Some people even look to China as the savior that could bring the global economy back to life. Last month, the Chinese government announced a 4 trillion yuan (US$586 billion) economic stimulus package. During October and last month, China cut interest rates by 1.35 percent — the biggest cut in 11 years.
This is not China’s prescription for saving the global economy. Rather, it is designed to keep the economy alive through the coming economic winter.
After three decades of economic opening and liberalization, China’s economy is tightly bound up with the wider world. The country’s economy is now 65 percent dependent on foreign trade. China holds more than US$1.9 trillion in foreign reserves and has US$420 billion in foreign debt. Foreign capital utilization exceeds US$1 trillion, and foreign-owned businesses account for more than 55 percent of foreign trade.
Given this level of global integration, China can hardly avoid being affected by the financial storm that has been spreading around the world since last year.
Nevertheless, China’s economy still grew 9 percent year-on-year in the third quarter. In October, investment was up 24.4 percent, consumption 18 percent and net imports 29.8 percent. With figures like these, one might think that China’s economy has not been affected by the global financial crisis at all.
However, many leading indicators suggest that an economic winter may be approaching. Since the start of this year, China’s real estate market has slid downward for 11 months in a row, taking it back to the low point it reached during the Asian financial crisis of 1997 to 1998. Real estate prices have dropped for three consecutive months — the biggest fall ever. The Shanghai stock exchange has dived from a high point of 5,955 points in October last year to 1,871 points at the end of last month — a loss of 15 trillion yuan. China’s plunging property market and the international financial crisis have brought consumer confidence down to 92 points, 5 points down compared with one year ago, and a three-year low.
There is more. Last month, China’s manufacturing purchasing managers’ index (PMI) was just 38.8 points, 27 points down from the same month last year, 5.8 points down from October and the lowest level on record. The new orders index, which includes both export and domestic orders, dropped 9.6 percent in October and a further 9.4 percent last month, down to 32.3 points, which is 42.7 percentage points down from last November and a historic low.
Notably, new export orders last month fell 12.4 points compared with October, down to 29 points, which is 45.9 percentage points down from last November and, again, a historic low.
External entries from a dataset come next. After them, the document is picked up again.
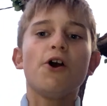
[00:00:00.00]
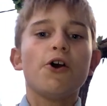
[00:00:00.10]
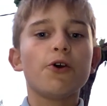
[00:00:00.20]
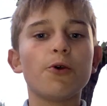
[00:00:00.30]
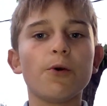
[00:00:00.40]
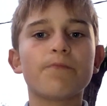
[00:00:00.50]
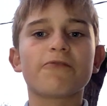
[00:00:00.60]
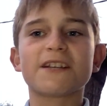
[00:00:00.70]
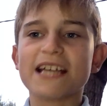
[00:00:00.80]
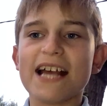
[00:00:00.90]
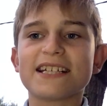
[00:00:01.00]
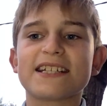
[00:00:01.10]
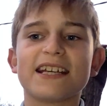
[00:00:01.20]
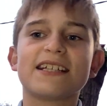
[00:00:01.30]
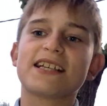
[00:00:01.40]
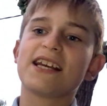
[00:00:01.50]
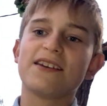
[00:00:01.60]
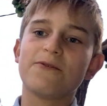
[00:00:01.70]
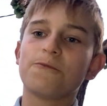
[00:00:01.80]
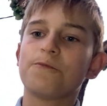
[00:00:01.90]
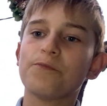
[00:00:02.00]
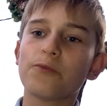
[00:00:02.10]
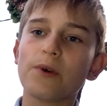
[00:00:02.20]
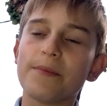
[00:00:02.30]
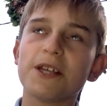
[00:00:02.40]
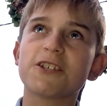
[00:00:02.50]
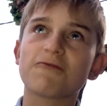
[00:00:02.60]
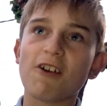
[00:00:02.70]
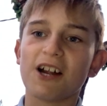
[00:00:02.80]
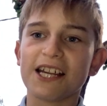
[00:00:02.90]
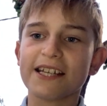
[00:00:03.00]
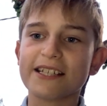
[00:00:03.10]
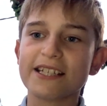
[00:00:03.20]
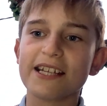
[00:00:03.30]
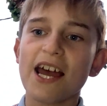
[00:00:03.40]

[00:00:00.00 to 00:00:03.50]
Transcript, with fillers: who protested in women's rights.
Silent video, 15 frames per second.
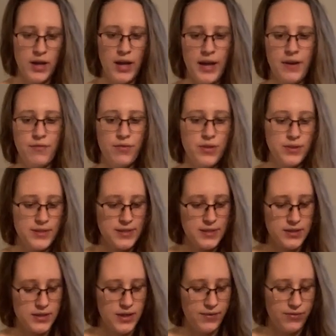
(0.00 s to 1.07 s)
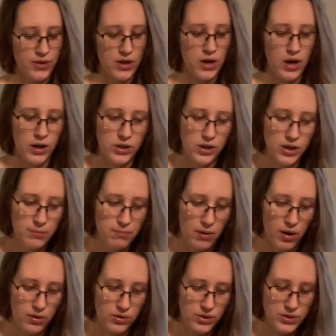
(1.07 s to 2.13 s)
If the color
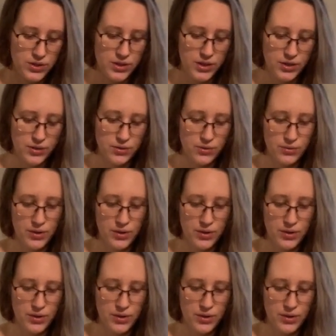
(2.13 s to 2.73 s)
bothers you,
In fact, economic data for October already showed signs that China’s economy was heading for a frosty period.
For example, the country’s industrial output growth rate fell four months in a row, halved from 16 percent in June to 8 percent in October — the lowest in seven years. The Nomura Research Institute estimates that it may be halved again for last month to 4 percent, which would be the lowest since 1990. At the same time, power generation has seen 4 percent negative growth from October last year, the first negative figure since May 1998. Fiscal revenue also saw negative growth for the first time since 1996.
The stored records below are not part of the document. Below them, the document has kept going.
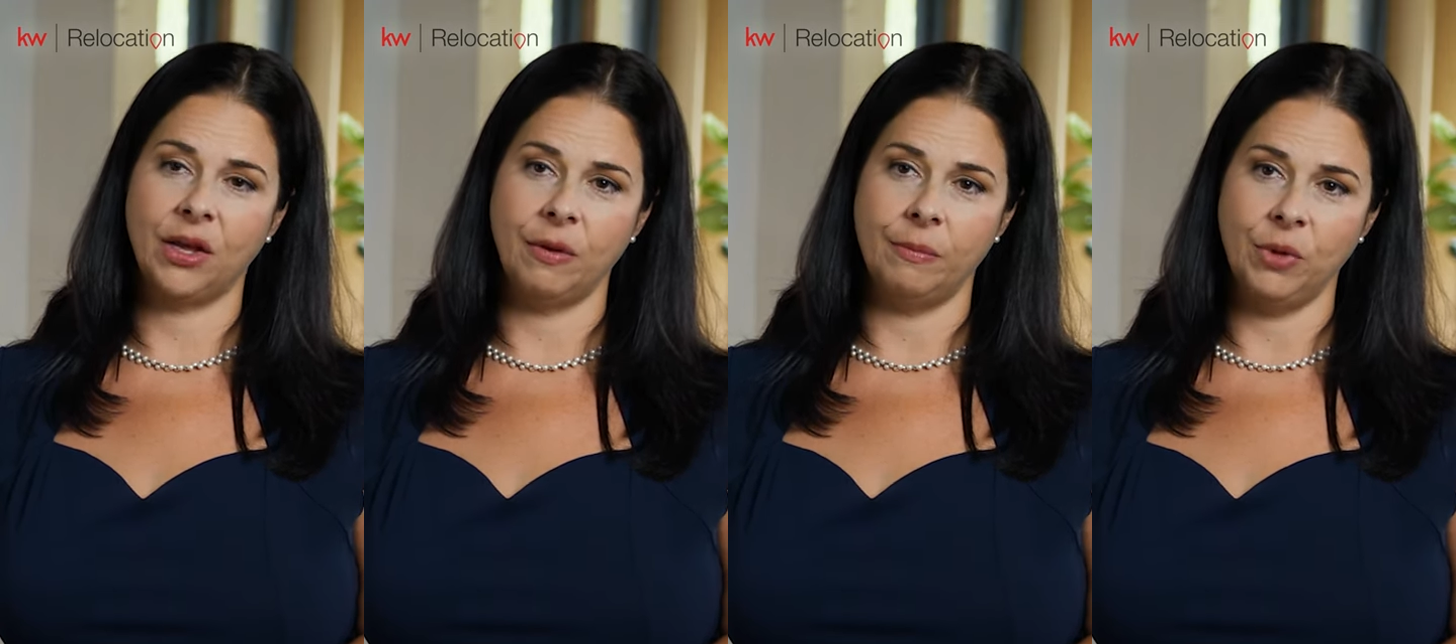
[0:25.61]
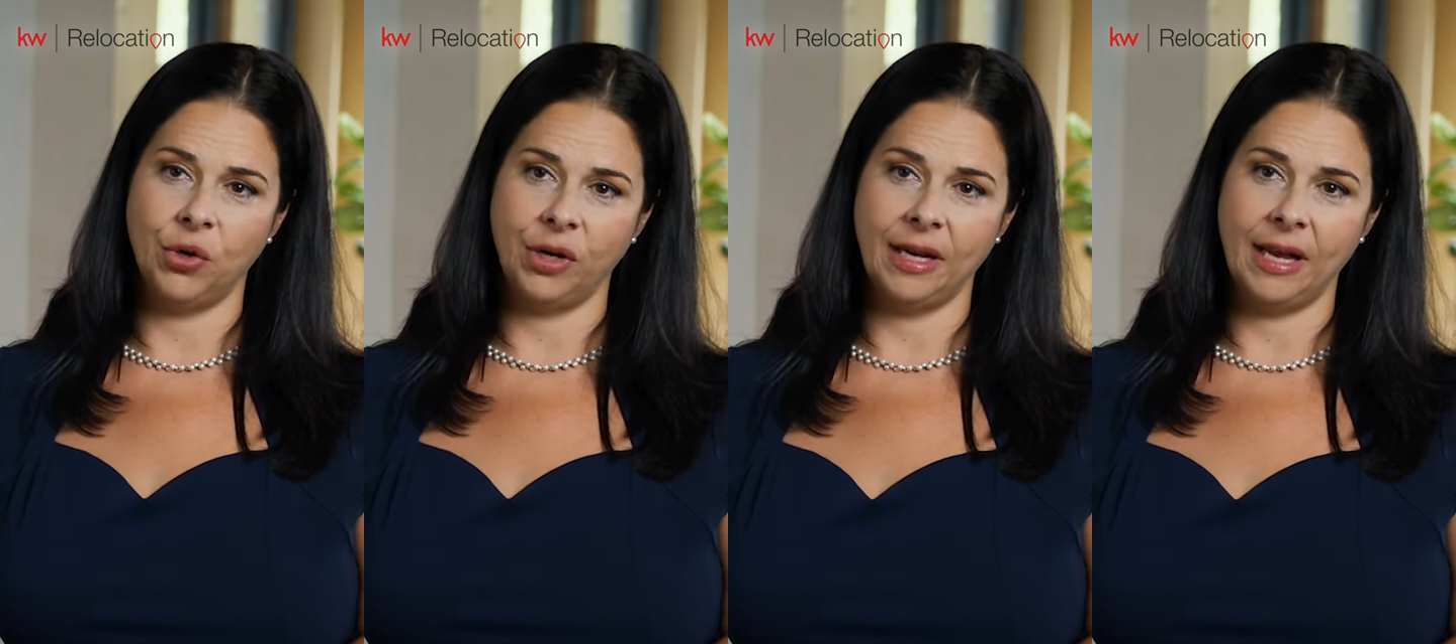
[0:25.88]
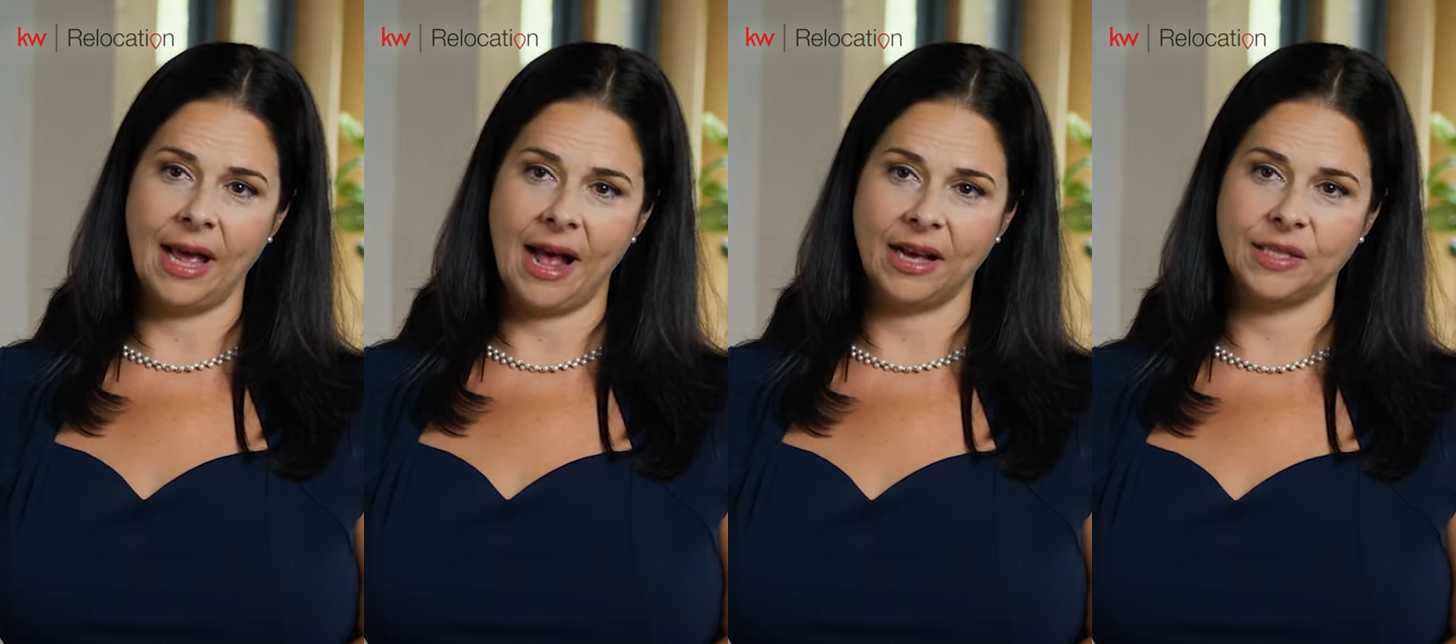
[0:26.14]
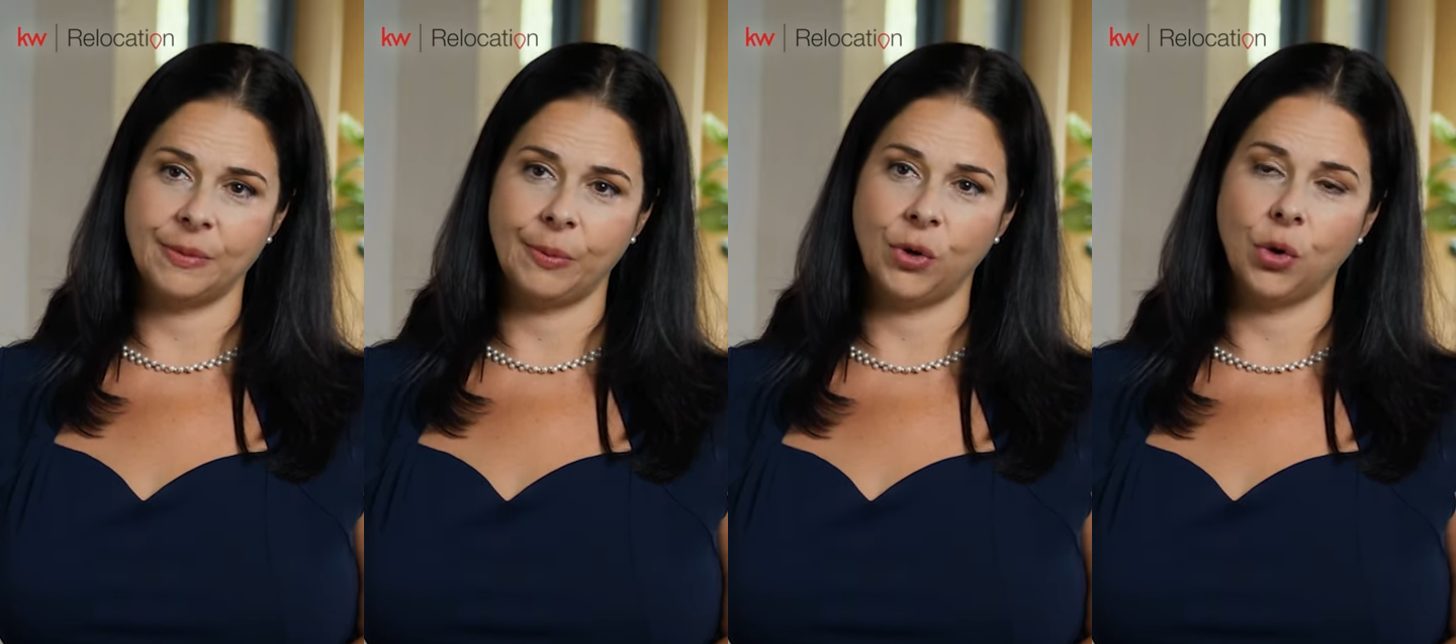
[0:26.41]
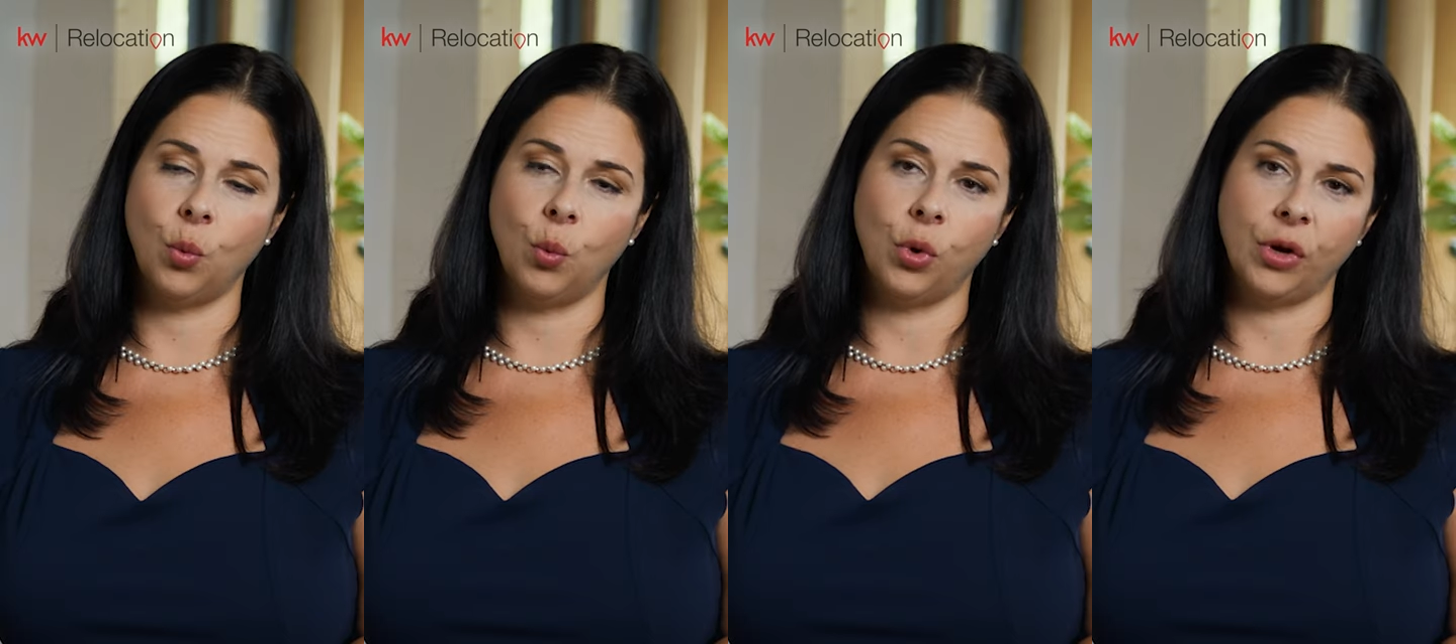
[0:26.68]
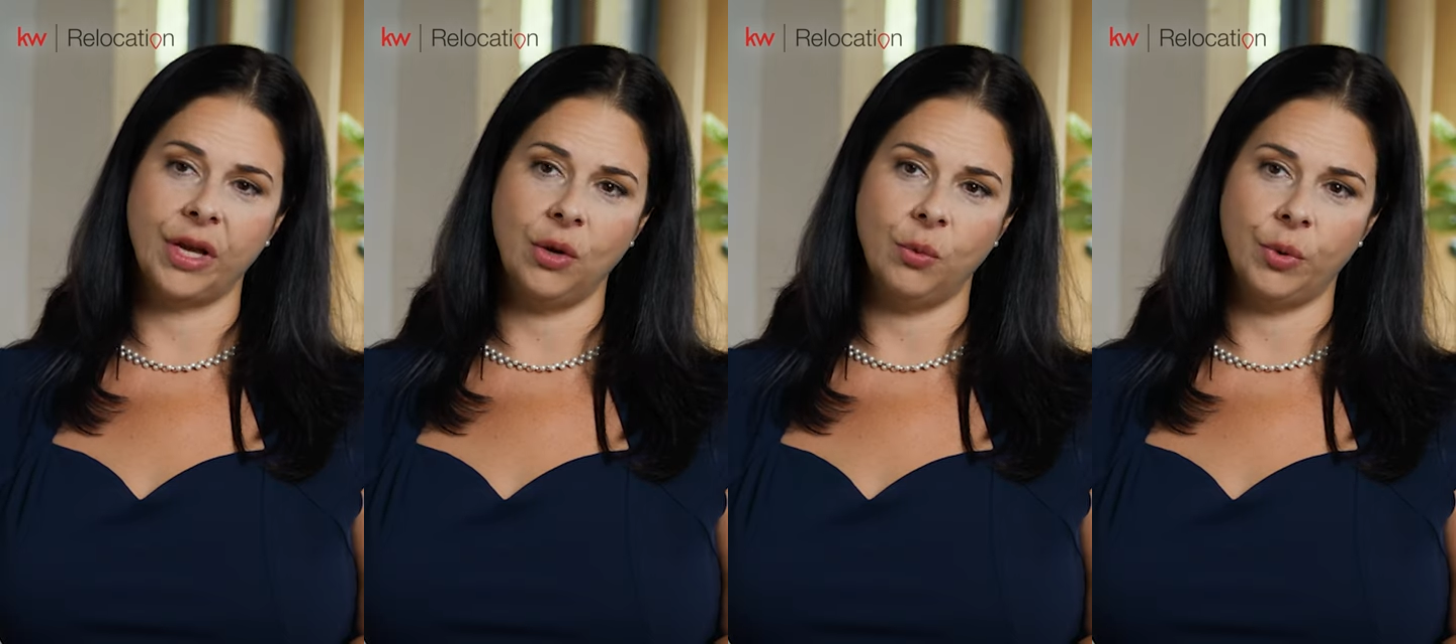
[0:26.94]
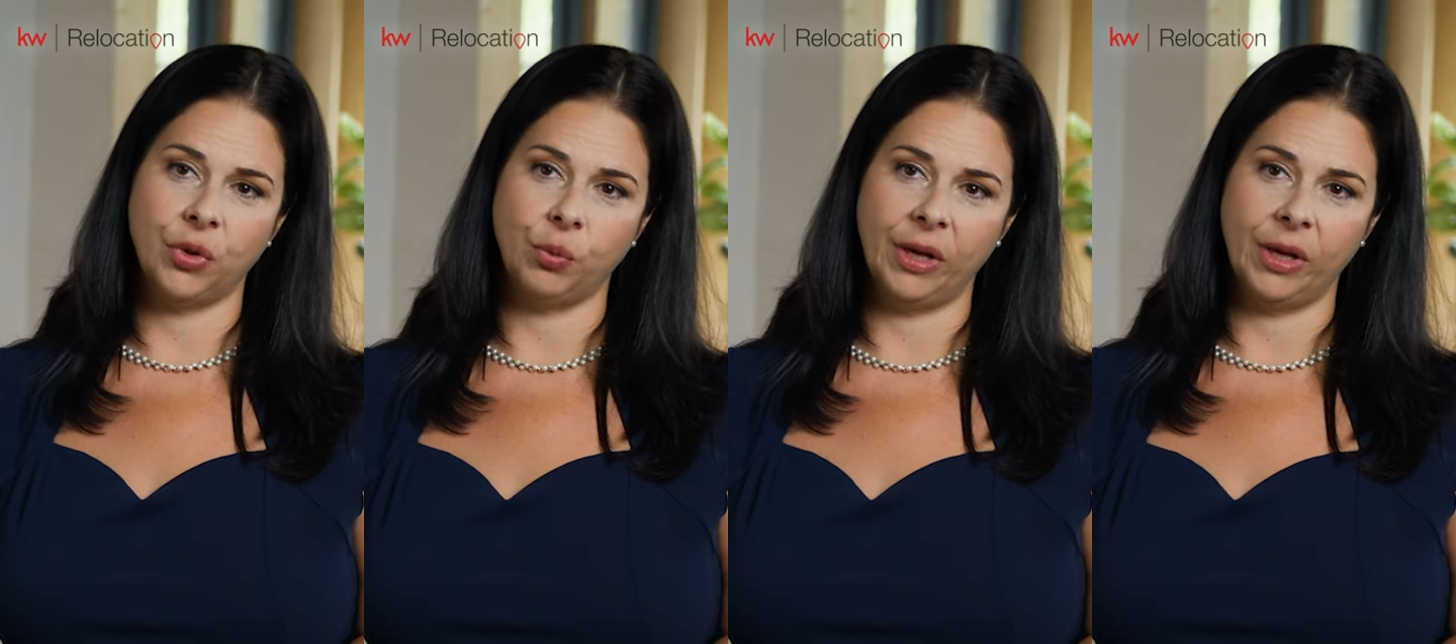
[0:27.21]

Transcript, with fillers: community expert working with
These figures show that China’s economy has already been hit hard by the international financial crisis and that the government is now making strenuous efforts to turn the tide. On Nov. 5, Chinese Premier Wen Jiabao (溫家寶) announced that the government would adopt expansionary fiscal policy and appropriately loosened monetary policy. This is the first time since the 1997 to 1998 Asian financial crisis that China has adopted such policies, and it signals a clear turn away from the tighter controls of the intervening period.
Four days later, on Nov. 9, China announced that it would pour in 4 trillion yuan over the next two years to boost economic activity. Meanwhile, from the end of September until now, the People’s Bank of China has lowered the statutory deposit-reserve ratio by 2 percentage points, freeing up about 1 trillion yuan, and it has cut annual interest rates on deposits and loans by 1.62 percent and 1.89 percent respectively — the biggest rate cut in 11 years.
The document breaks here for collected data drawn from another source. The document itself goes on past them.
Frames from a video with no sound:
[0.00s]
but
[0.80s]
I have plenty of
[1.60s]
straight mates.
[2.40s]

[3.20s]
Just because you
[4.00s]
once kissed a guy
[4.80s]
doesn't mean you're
China’s economy cannot escape the threatening shadow of the international financial crisis, and the government dares not lower its guard. Chinese officials have already revealed that the country’s economic growth rate fell sharply to 7 percent in October.
The World Bank predicts that China’s growth rate next year will be around 7.5 percent. It looks as though China is going to have to fight to keep growth up to the desired 8 percent.
The current financial crisis is of a far bigger scale and is much more deadly than the one that hit Asia in 1997 and 1998. It remains to be seen whether China can safely get through the coming economic winter. It is going to be a severe test of the Chinese government’s political dexterity and of “capitalism with Chinese characteristics.”
Tung Chen-yuan is an associate professor, and Wang Guo-chen is a doctoral candidate in the Graduate Institute of Development Studies at National Chengchi University.